**Task statement:**
Would you return the complete listing below word for word?

——————————

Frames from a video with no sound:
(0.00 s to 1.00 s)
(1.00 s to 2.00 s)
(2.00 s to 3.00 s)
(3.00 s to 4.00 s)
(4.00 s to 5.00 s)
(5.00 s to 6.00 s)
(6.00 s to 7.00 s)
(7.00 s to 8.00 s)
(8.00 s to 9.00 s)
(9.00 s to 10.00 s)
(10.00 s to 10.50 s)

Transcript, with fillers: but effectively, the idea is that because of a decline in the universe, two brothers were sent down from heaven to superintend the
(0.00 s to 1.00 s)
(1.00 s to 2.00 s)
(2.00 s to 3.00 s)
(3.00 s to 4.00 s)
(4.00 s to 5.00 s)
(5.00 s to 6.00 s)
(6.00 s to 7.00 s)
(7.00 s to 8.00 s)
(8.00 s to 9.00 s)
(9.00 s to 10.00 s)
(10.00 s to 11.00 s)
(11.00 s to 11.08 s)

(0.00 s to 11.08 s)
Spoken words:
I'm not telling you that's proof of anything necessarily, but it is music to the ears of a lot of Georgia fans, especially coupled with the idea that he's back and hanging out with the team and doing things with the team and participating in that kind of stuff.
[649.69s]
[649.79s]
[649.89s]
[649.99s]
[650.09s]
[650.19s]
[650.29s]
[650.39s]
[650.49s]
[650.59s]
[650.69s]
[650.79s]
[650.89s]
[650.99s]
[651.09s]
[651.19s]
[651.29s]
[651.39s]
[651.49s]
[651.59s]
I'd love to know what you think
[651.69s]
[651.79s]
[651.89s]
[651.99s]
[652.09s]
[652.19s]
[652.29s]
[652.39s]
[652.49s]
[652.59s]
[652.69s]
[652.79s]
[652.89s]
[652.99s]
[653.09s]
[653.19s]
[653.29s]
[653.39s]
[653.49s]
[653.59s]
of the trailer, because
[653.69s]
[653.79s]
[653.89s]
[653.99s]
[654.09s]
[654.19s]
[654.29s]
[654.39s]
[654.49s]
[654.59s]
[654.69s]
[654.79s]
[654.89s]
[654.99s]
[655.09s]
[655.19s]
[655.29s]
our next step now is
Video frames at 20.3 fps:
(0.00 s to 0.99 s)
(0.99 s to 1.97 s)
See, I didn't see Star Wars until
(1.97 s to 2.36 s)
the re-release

——————————

**Exercise output:**
Frames from a video with no sound:
(0.00 s to 1.00 s)
(1.00 s to 2.00 s)
(2.00 s to 3.00 s)
(3.00 s to 4.00 s)
(4.00 s to 5.00 s)
(5.00 s to 6.00 s)
(6.00 s to 7.00 s)
(7.00 s to 8.00 s)
(8.00 s to 9.00 s)
(9.00 s to 10.00 s)
(10.00 s to 10.50 s)

Transcript, with fillers: but effectively, the idea is that because of a decline in the universe, two brothers were sent down from heaven to superintend the
(0.00 s to 1.00 s)
(1.00 s to 2.00 s)
(2.00 s to 3.00 s)
(3.00 s to 4.00 s)
(4.00 s to 5.00 s)
(5.00 s to 6.00 s)
(6.00 s to 7.00 s)
(7.00 s to 8.00 s)
(8.00 s to 9.00 s)
(9.00 s to 10.00 s)
(10.00 s to 11.00 s)
(11.00 s to 11.08 s)

(0.00 s to 11.08 s)
Spoken words:
I'm not telling you that's proof of anything necessarily, but it is music to the ears of a lot of Georgia fans, especially coupled with the idea that he's back and hanging out with the team and doing things with the team and participating in that kind of stuff.
[649.69s]
[649.79s]
[649.89s]
[649.99s]
[650.09s]
[650.19s]
[650.29s]
[650.39s]
[650.49s]
[650.59s]
[650.69s]
[650.79s]
[650.89s]
[650.99s]
[651.09s]
[651.19s]
[651.29s]
[651.39s]
[651.49s]
[651.59s]
I'd love to know what you think
[651.69s]
[651.79s]
[651.89s]
[651.99s]
[652.09s]
[652.19s]
[652.29s]
[652.39s]
[652.49s]
[652.59s]
[652.69s]
[652.79s]
[652.89s]
[652.99s]
[653.09s]
[653.19s]
[653.29s]
[653.39s]
[653.49s]
[653.59s]
of the trailer, because
[653.69s]
[653.79s]
[653.89s]
[653.99s]
[654.09s]
[654.19s]
[654.29s]
[654.39s]
[654.49s]
[654.59s]
[654.69s]
[654.79s]
[654.89s]
[654.99s]
[655.09s]
[655.19s]
[655.29s]
our next step now is
Video frames at 20.3 fps:
(0.00 s to 0.99 s)
(0.99 s to 1.97 s)
See, I didn't see Star Wars until
(1.97 s to 2.36 s)
the re-release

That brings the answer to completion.